Water water
Chapter 16, "Not a Drop to Drink?" of Michael Sanera and Jane S. Shaw's Facts not Fear (Regnery Publishing, Inc., 1996) is fairly typical "brownlash" denial. They report some anecdotal good news, while ignoring the bad news, even when it comes from the same reference (an example of stacking the deck). In this case I will contrast the coverage of water issues in Facts not Fear and Terry L. Anderson's "Water Options for the Blue Planet" (Chapter 8 in The True State of the Planet), the main reference for "Not a Drop to Drink?"
Facts not Fear, criticising a text book, (page 188): "The Earth 'has a short supply of water suitable for drinking,' says a D. C. Heath science text."
Anderson (page 275):
When measured in terms of quality instead of quantity, water scarcity is much worse. Half of the world's population is estimated to suffer from infectious diseases such as yellow fever, malaria, and river blindness. Diseases in associated with water kill 5 million people per year, and four of five child deaths in developing countries result from waterborne disease.

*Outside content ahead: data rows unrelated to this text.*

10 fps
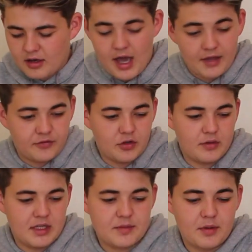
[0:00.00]
I have two
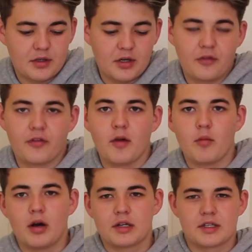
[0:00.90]
of these, but I can only
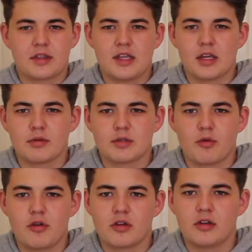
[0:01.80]
find one because I think the other one's
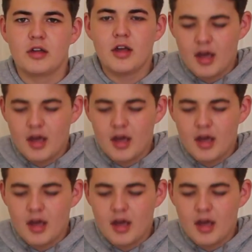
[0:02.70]
broken.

Note: Anderson is wrong about one thing, yellow fever and malaria are carried by mosquitoes, and although they are related to water issues they are not waterborne diseases.

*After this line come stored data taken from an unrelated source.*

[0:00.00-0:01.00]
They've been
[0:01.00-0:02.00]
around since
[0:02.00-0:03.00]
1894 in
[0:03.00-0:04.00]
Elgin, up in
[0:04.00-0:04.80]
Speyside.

Facts not Fear, writing about the decline in the level of the Ogallala aquifer (page 191): "Since 1980, the rate of decline has slowed in many areas, stopped in some, and, in a few, the water table is actually rising." This is based on an article in the March 1993 National Geographic. What Sanera and Shaw failed to point out is that this was partly the result of increased snow and rain, and that serious decline continued in parts of Kansas and Texas (Zwingle page 85). Facts not Fear ignores the problems in other aquifers.
Anderson:
The famous Ogallala aquifer in the south-central United sates . . . is also feeling the pressure of pumping. . . . Overdraft (withdrawals in excess of recharge) occurred in 95 percent of the Ogallala, sparking forecasts that the aquifer would be 23 percent depleted by 2020. The water tables beneath Dallas-Fort Worth have dropped 492 feet since 1960. A similar situation exists in Arizona, where the water tables around Phoenix have dropped 400 feet in the past fifty years. According to an estimate by the American Institute of Professional Geologists, Americans pumped 100 bgd [billions of gallons per day] of groundwater in 1985, a 12 percent increase over 1980 figures. In China, the water tables near two major manufacturing cities, Beijing and Tianjin, are decreasing by 3 to 12 feet annually, and in southern India, water tables have dropped 80 to 96 feet in ten years. In Mexico City, groundwater pumping exceeds recharge by 50 to 80 percent.
Facts not Fear (page 189): "The Earth 'has more than enough water to meet human demands,' says Terry L. Anderson of Montana State University. The problem, he explains, is that 'water is often found in the wrong place at the wrong time.'" Water shortages, like floods, are regional problems. The problem, of course, is moving water from areas of excess to areas of shortage. As Anderson (pages 270-272): points out: "Water may not be scarce globally, but it is scarce at specific times and places around the world. . . . With about half of the world's land mass in arid or semiarid regions, twenty-five countries are especially water stressed."
Finally, some of the problems brought up in "Water Options" are totally ignored in Facts not Fear. These include the pollution of the Kesterson National Wildlife Refuge by selenium and other chemicals, salinisation, and the disastrous effects of water projects on wildlife.
References
Zwingle, Erla, "Wellspring of the High Plains", National Geographic, March 1993, pages 80 to 109.